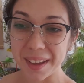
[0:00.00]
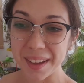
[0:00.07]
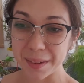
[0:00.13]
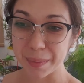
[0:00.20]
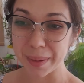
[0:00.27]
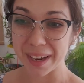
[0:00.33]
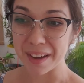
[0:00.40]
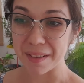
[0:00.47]

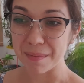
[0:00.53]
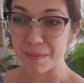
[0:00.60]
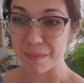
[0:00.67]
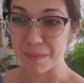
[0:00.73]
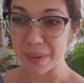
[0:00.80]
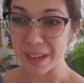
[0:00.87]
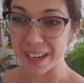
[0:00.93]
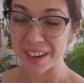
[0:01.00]
and
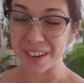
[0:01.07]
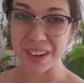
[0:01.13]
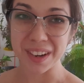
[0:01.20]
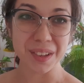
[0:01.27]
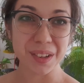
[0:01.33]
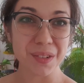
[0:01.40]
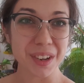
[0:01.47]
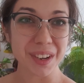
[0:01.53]
become bigger
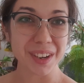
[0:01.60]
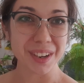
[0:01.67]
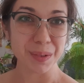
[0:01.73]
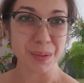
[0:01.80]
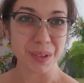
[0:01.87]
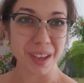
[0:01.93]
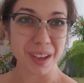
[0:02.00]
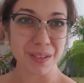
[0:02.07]
and greener
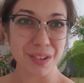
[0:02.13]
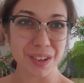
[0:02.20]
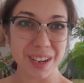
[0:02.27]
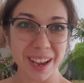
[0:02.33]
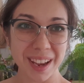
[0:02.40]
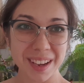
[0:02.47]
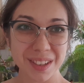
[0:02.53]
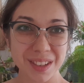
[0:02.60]
with every
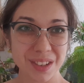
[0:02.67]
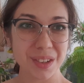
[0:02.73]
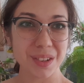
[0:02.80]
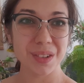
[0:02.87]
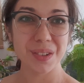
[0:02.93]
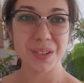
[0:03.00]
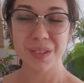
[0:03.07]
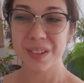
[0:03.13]
day.
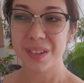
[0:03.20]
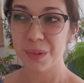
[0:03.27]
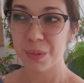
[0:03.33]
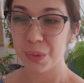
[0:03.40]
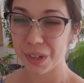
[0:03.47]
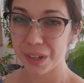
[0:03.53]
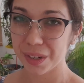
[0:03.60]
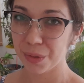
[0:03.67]
So
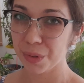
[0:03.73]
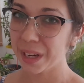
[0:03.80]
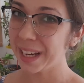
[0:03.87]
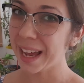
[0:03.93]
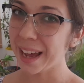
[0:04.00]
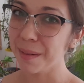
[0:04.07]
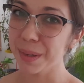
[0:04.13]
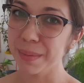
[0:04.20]
we're really
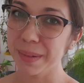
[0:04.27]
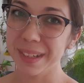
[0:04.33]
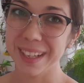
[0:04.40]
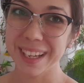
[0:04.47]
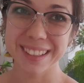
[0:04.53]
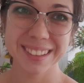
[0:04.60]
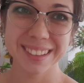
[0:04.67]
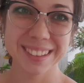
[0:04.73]
happy about
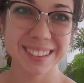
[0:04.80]
that.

Activity
What is needed here is an exact transcript of the data above, pictures excluded.

Solution to this exercise
[0:00.00]
[0:00.07]
[0:00.13]
[0:00.20]
[0:00.27]
[0:00.33]
[0:00.40]
[0:00.47]

[0:00.53]
[0:00.60]
[0:00.67]
[0:00.73]
[0:00.80]
[0:00.87]
[0:00.93]
[0:01.00]
and
[0:01.07]
[0:01.13]
[0:01.20]
[0:01.27]
[0:01.33]
[0:01.40]
[0:01.47]
[0:01.53]
become bigger
[0:01.60]
[0:01.67]
[0:01.73]
[0:01.80]
[0:01.87]
[0:01.93]
[0:02.00]
[0:02.07]
and greener
[0:02.13]
[0:02.20]
[0:02.27]
[0:02.33]
[0:02.40]
[0:02.47]
[0:02.53]
[0:02.60]
with every
[0:02.67]
[0:02.73]
[0:02.80]
[0:02.87]
[0:02.93]
[0:03.00]
[0:03.07]
[0:03.13]
day.
[0:03.20]
[0:03.27]
[0:03.33]
[0:03.40]
[0:03.47]
[0:03.53]
[0:03.60]
[0:03.67]
So
[0:03.73]
[0:03.80]
[0:03.87]
[0:03.93]
[0:04.00]
[0:04.07]
[0:04.13]
[0:04.20]
we're really
[0:04.27]
[0:04.33]
[0:04.40]
[0:04.47]
[0:04.53]
[0:04.60]
[0:04.67]
[0:04.73]
happy about
[0:04.80]
that.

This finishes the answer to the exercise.